> [Task to carry out]:
Which lines of the entries hold the string "video"? Copy each one.

Dataset records:
————

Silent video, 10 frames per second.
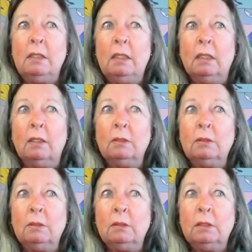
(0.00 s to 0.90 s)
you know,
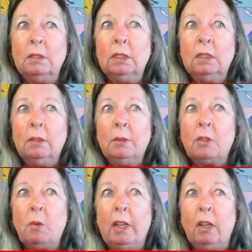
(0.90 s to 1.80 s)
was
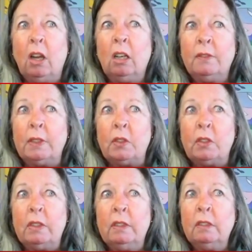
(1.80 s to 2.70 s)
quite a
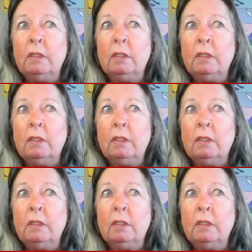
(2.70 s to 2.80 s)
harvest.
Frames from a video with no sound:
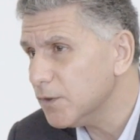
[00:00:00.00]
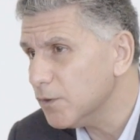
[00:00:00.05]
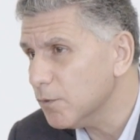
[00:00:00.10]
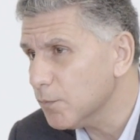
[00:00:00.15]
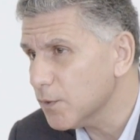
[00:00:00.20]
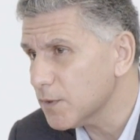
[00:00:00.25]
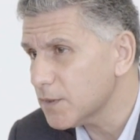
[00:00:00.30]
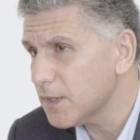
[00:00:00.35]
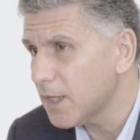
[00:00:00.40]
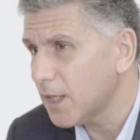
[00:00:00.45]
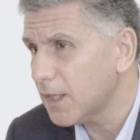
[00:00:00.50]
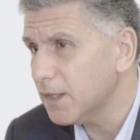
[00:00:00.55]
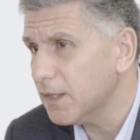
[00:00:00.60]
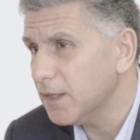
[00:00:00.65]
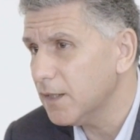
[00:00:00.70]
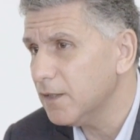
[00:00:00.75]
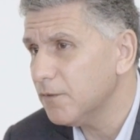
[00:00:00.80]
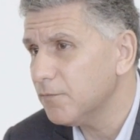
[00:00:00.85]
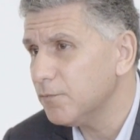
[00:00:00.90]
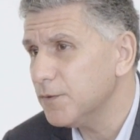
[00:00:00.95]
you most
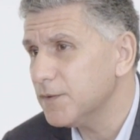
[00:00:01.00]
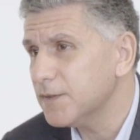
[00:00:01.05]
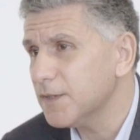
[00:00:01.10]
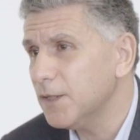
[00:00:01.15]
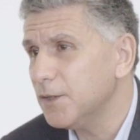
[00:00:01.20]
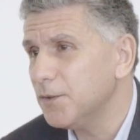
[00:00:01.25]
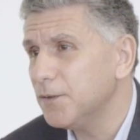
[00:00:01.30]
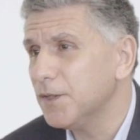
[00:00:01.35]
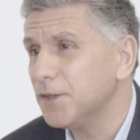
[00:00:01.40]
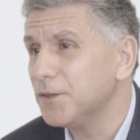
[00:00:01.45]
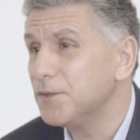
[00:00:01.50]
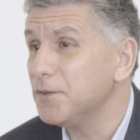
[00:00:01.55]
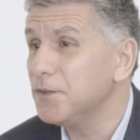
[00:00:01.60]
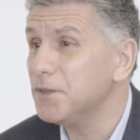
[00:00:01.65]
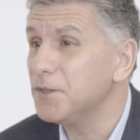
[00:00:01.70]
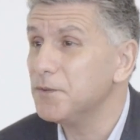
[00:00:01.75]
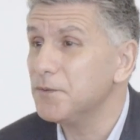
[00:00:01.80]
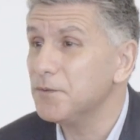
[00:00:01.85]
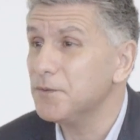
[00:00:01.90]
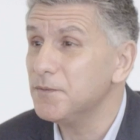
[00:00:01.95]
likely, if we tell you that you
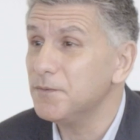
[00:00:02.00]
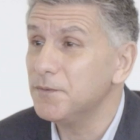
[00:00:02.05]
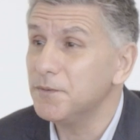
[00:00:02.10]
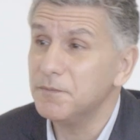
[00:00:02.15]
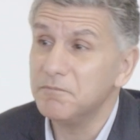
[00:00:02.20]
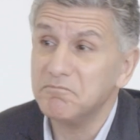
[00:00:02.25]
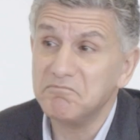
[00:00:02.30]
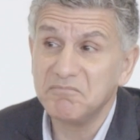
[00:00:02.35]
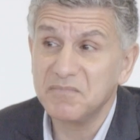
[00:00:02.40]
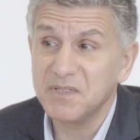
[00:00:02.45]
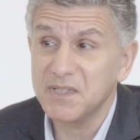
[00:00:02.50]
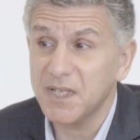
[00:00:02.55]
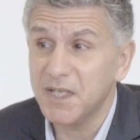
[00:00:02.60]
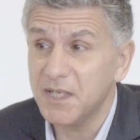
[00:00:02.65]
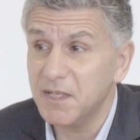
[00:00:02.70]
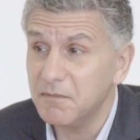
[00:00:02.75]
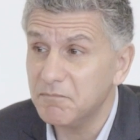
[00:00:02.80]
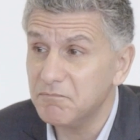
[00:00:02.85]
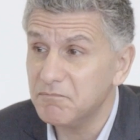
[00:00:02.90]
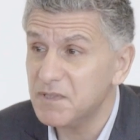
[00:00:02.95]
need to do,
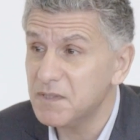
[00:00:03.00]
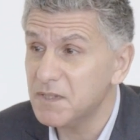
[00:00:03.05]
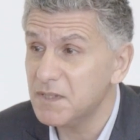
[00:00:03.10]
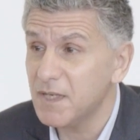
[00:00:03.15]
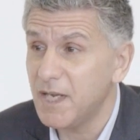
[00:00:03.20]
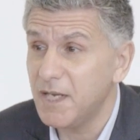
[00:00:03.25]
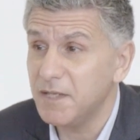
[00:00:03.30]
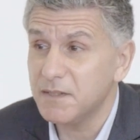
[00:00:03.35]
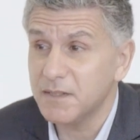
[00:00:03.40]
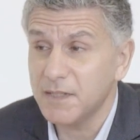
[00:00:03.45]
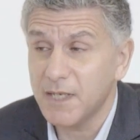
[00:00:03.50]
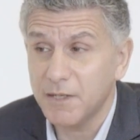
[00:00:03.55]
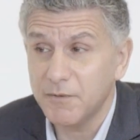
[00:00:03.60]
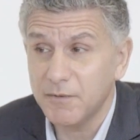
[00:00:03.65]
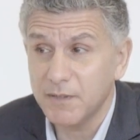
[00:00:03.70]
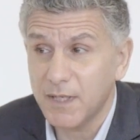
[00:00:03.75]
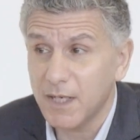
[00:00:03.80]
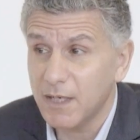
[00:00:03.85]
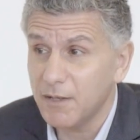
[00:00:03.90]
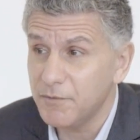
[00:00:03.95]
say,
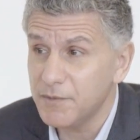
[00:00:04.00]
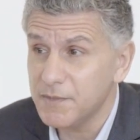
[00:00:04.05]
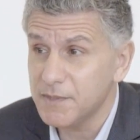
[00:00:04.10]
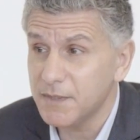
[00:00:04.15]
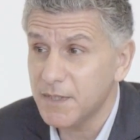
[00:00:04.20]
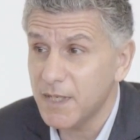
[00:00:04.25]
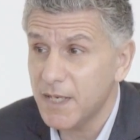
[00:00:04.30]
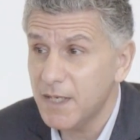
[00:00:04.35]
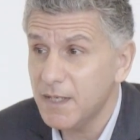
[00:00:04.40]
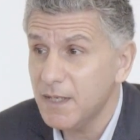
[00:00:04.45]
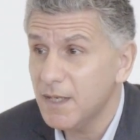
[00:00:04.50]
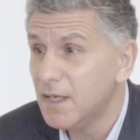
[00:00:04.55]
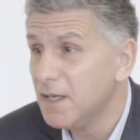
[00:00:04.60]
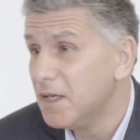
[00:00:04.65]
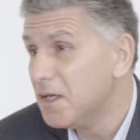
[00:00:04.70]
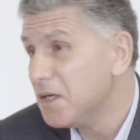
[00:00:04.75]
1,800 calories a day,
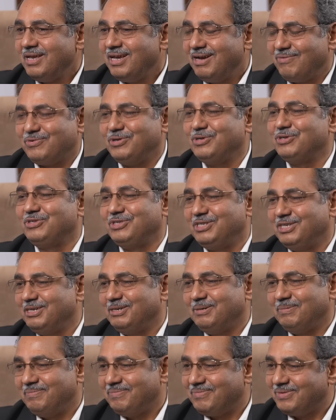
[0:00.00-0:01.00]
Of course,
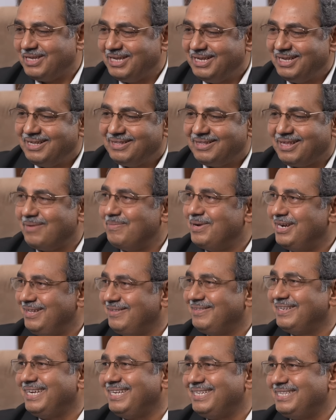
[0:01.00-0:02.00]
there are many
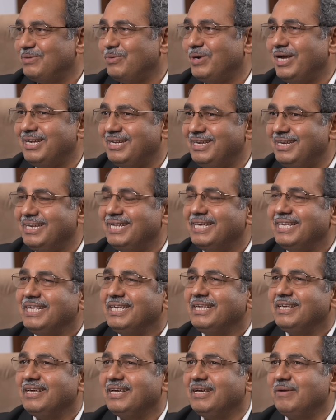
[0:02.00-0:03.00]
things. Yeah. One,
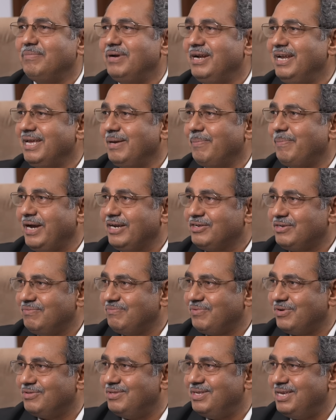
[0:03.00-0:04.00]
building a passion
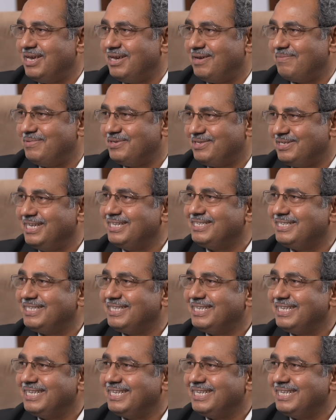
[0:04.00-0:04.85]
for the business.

————

> [Response box]:
Silent video, 10 frames per second.
Frames from a video with no sound:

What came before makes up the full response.